Вспомнилась старуха, одна из наших великих мучениц, что горела — не догорела в войну, а сегодня говорит: «Жить уже можно бы, а тут в ямочку надо».
Путь и малых и великих. Тоска, которую не избыть, которая должна звать или к отчаянию, или к тому, чтобы свои поступки сверять по вечности.
Так было вчера.
А теперь, хоть и солнце всходит, и хвойник да голые ветви слегка серебряно заиндевели, хоть еще и тихо на том самом шоссе,— все же ночь, звездная ночь остается более торжественной, более глубокой, чем день. Она приобщает к мудрости, вечной поэзии вселенной, а день замыкает нас в нашей будничности.
***
Задремал в кресле, проснулся и — не впервой — подумал: «Неужели все это — я? Эти руки, ноги, лицо? Эти мысли о самом себе?..»
Как будто есть еще какой-то другой я, который может наблюдать меня такого, как я есть, со стороны...
***
Старые записи в блокноте, сделанные двадцать девять лет тому назад.

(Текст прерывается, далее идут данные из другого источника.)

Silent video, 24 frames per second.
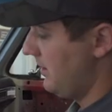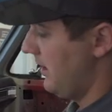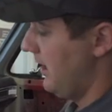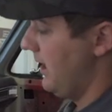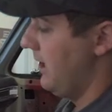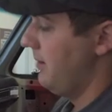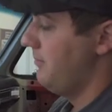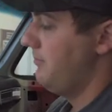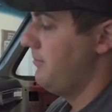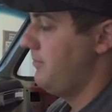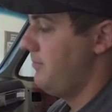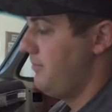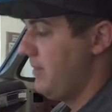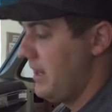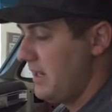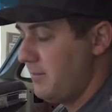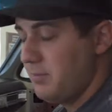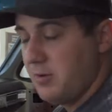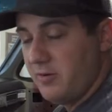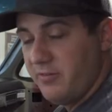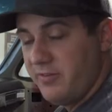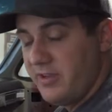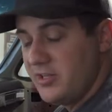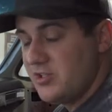um, make
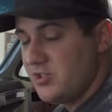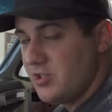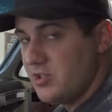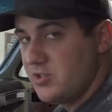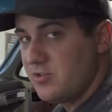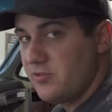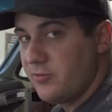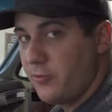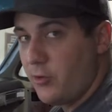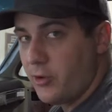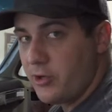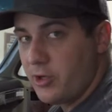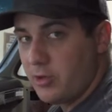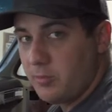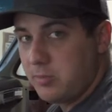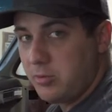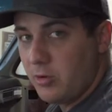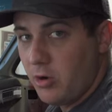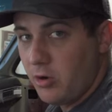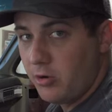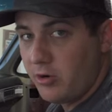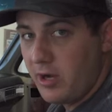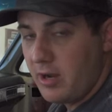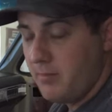provisions for your
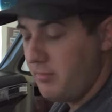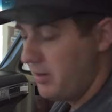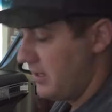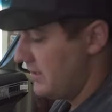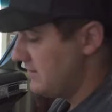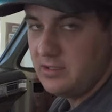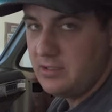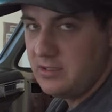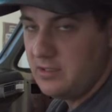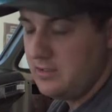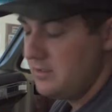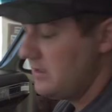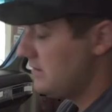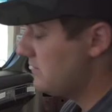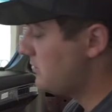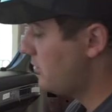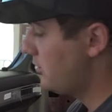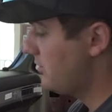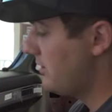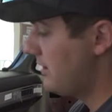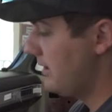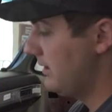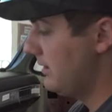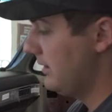program button. these are
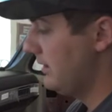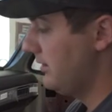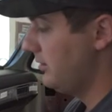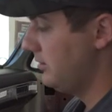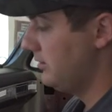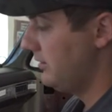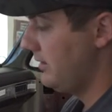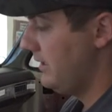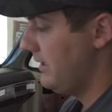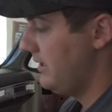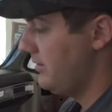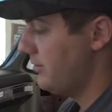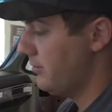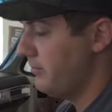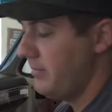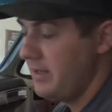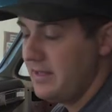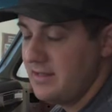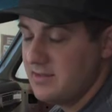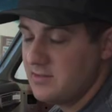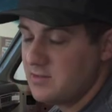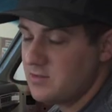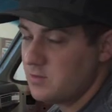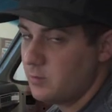the little
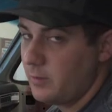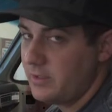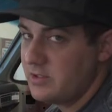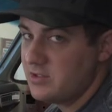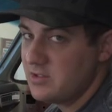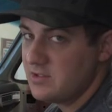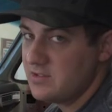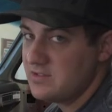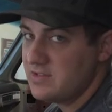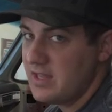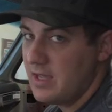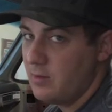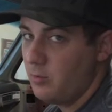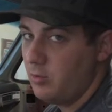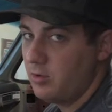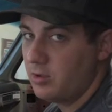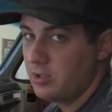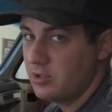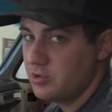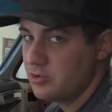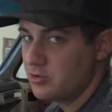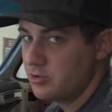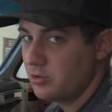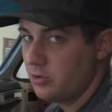intermittent switches that will
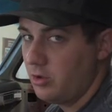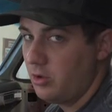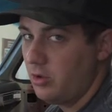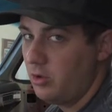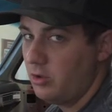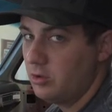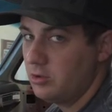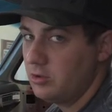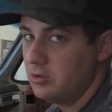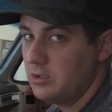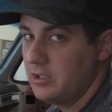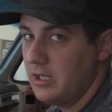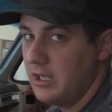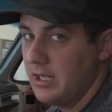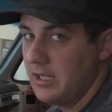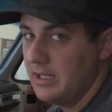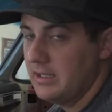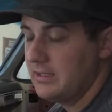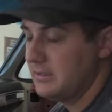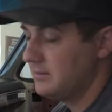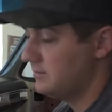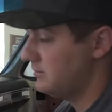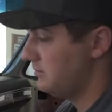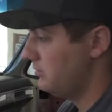control
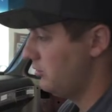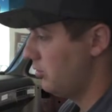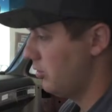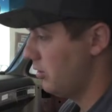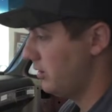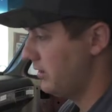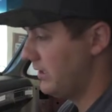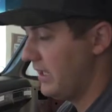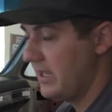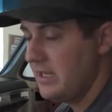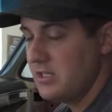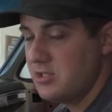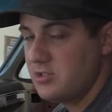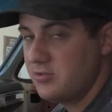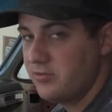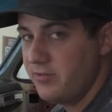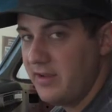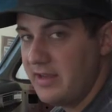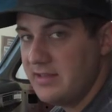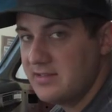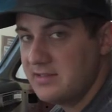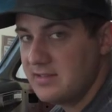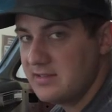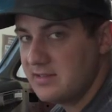uh, your gauge
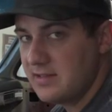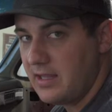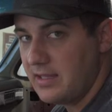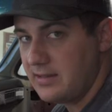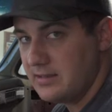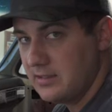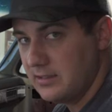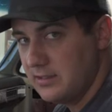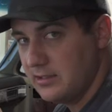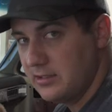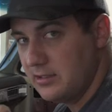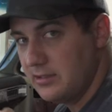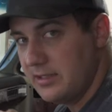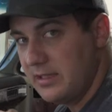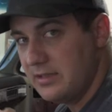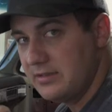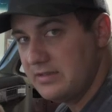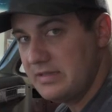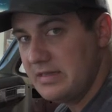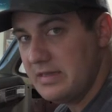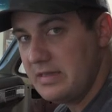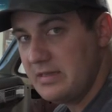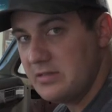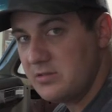faces, like the little
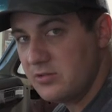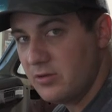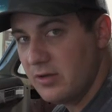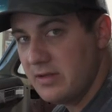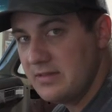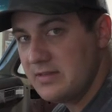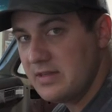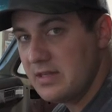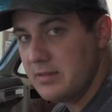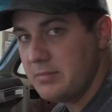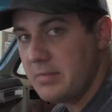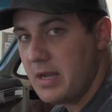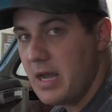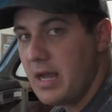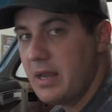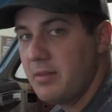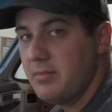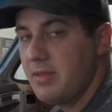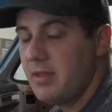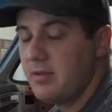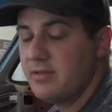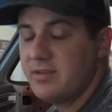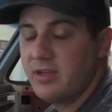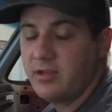LCD screens at the bottom
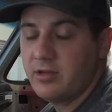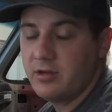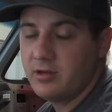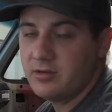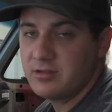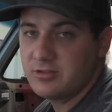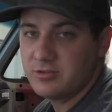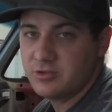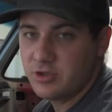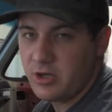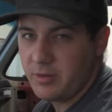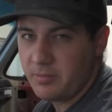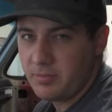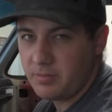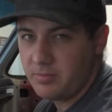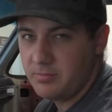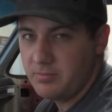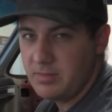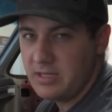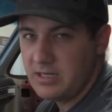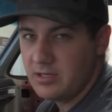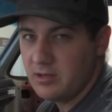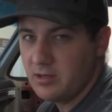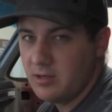that tell you your trip
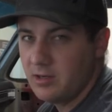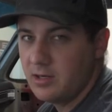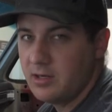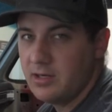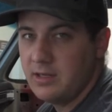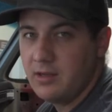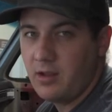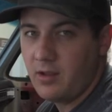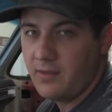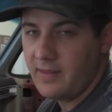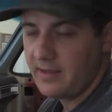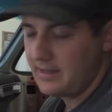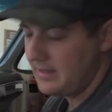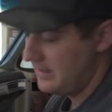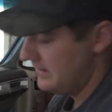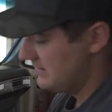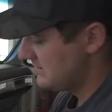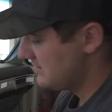meter and all that kind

Перечитываю их — и вдруг странно стало, что это именно я, а не кто-то другой прожил так много.
Многих современников, сегодня зрелых, в то время еще не было, многие были детьми, а я уже тогда чувствовал себя бывалым, уже оглядывался назад и боялся, что не успею сделать того, что должен.
Странно и жутковато оно — чувство простора за тобой, простора пережитого...
И то еще, как ты тогда — давно, в разное время — упирался лбом в свое неизвестное, которое теперь так просто видится, а сегодня — снова упираешься в то неизвестное, что будет...
***
Совсем не колеблются только столбы, особенно — глубоко вкопанные.
***
Мой старенький, немощный дядя, железнодорожник на пенсии, которому я немного помогал, кое-как нацарапал мне тогда из Одессы, что как умрет да увидит там Антона, моего отца,— все расскажет ему... Смешно было, грустно, приятно. А сегодня вот вспомнилось снова, через двадцать лет.